Vielleicht war aber auch diese Ziellosigkeit gezielt inszeniert. Denn erzählt wird, dass die Jungen (Stricher mit Neigung zum Oralverkehr, Clochard mit Hang zum Alkoholismus und Hauspflegerin, die von ihrer Mutter ausgesaugt wird) keine Chance haben. Die Räuber wollen ran ans Vermögen der Eltern und steigen in deren Haus ein. Dort aber gibt es kein Kapital, nur eine per Boten zugestellte Rente und einen „Schuldenberg“. Der ist tatsächlich „genitalisiert“, schlenkert groß in Gummiform an der Unterhose von Otto herum, wenn sich Linde nicht gerade zum Abbau des erigierten Bergs auf ihn raufsetzt. Man ahnt es: Auch bei diesen Rentnern gibt es nicht viel zu holen. Im Kühlschrank haben sie nur sauer gewordene Milch und Wursträder mit bereits aufgebogenen Rändern. Die stärksten Merkmale der Eltern: Misstrauen und Geilheit.

Beträchtliche Samenspende

So viel Elend macht rabiat. Es ist also nicht zu viel verraten, wenn man feststellt, dass sich zum Gummiberg auch noch eine beträchtliche Samenspende gesellt, dass vor dem Weltenbrand noch einige hübsch ritualisierte Morde geschehen. Jetzt kennt Kimmig, dieser fantasievolle Schöpfer visionärer Gewalt, in seiner Regie kein Halten mehr. Die Musik ist längst romantisch, die Sprache trippelt der hohen Vorgabe hinterher. In diesem Stück, das just am Vorabend des Ablaufs des Maya-Kalenders uraufgeführt wurde, gibt es nur trübe Zukunft. Sie wird abgefackelt. Wie aber kommen künftige Regisseure mit dem wuchernden Stück zurecht? Mit Brandrodung? Es wäre doch viel eher ein kräftiges Beackern anzuraten.

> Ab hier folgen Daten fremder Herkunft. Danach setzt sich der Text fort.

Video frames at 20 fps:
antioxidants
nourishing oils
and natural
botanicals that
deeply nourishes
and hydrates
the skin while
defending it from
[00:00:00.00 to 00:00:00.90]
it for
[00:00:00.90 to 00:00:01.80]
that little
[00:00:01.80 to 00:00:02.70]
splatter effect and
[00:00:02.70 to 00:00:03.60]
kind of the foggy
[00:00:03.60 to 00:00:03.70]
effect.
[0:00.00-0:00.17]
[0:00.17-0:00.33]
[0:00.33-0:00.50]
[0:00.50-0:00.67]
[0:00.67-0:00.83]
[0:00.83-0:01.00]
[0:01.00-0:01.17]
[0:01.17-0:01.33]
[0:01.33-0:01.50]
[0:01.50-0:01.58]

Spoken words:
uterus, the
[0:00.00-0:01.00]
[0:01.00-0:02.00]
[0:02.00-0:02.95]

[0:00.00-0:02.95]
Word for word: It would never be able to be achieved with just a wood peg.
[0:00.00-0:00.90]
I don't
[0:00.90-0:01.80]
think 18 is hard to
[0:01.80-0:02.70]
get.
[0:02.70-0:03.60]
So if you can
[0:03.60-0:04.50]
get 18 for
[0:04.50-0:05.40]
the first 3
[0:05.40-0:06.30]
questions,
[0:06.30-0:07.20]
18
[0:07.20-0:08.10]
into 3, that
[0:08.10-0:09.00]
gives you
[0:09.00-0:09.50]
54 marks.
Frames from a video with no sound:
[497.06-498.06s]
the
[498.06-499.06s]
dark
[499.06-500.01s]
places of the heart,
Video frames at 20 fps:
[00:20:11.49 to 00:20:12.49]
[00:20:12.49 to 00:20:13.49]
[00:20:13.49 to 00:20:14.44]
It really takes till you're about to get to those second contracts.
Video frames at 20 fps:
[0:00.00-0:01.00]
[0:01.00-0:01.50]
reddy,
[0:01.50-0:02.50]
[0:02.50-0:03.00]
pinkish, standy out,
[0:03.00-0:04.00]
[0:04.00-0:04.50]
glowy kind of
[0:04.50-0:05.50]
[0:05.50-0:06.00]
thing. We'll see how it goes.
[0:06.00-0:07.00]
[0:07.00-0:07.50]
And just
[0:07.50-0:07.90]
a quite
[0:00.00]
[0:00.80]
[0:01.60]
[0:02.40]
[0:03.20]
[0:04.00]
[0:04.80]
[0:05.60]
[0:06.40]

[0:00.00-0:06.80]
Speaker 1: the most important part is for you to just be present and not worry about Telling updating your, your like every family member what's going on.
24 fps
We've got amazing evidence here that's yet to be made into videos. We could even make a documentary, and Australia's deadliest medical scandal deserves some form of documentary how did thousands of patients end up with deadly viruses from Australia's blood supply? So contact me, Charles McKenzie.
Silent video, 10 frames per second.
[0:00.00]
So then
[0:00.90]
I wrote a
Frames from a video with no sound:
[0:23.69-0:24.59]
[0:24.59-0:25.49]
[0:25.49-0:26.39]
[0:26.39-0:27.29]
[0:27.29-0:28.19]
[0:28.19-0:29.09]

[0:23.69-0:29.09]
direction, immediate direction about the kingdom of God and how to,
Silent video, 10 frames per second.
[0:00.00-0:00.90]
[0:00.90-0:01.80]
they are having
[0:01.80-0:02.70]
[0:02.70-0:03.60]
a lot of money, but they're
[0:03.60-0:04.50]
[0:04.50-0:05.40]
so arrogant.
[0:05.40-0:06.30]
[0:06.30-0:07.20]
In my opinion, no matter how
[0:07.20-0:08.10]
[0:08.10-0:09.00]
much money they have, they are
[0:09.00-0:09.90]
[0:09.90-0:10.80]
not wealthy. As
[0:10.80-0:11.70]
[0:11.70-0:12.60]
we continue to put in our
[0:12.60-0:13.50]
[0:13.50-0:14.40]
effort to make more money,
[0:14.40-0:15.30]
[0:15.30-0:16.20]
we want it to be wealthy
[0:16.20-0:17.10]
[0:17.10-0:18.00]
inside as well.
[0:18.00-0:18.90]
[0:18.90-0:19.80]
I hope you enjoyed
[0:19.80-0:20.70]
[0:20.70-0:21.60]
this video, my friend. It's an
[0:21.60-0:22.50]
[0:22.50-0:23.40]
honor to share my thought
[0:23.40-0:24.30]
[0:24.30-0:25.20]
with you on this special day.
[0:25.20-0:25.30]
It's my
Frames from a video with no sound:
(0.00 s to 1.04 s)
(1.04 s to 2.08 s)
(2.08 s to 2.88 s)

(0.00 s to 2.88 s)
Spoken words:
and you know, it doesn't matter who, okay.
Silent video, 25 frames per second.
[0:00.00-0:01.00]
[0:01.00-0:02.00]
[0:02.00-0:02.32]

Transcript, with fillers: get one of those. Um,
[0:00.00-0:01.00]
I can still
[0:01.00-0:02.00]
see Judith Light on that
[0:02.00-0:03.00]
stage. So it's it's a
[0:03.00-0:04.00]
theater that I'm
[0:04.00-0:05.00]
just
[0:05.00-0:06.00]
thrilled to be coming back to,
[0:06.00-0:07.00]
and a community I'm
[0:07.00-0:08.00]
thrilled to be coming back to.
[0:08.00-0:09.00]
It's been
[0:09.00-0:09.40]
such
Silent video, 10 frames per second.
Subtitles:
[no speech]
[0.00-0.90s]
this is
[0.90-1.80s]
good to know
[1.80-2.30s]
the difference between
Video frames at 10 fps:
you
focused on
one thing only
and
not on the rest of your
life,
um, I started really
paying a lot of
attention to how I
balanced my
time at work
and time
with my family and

Theologe, Philosoph, Dramatiker

Ewald Palmetshofer wurde 1978 in Linz geboren, er wuchs im Mühlviertel auf, studierte dann fürs Lehramt in Wien: Theologie, Philosophie, Psychologie. Die Liste seiner Dramen: „sauschneidn. ein mütterspiel“, „wohnen. unter glas“, „hamlet ist tot. keine schwerkraft“, „helden“, „faust hat hunger und verschluckt sich an einer grete“, „Körpergewicht 17%“, „tier. man wird doch bitte unterschicht“. Termine für die „räuber“: 22. und 30. Dezember; 5., 16. und 22. Jänner.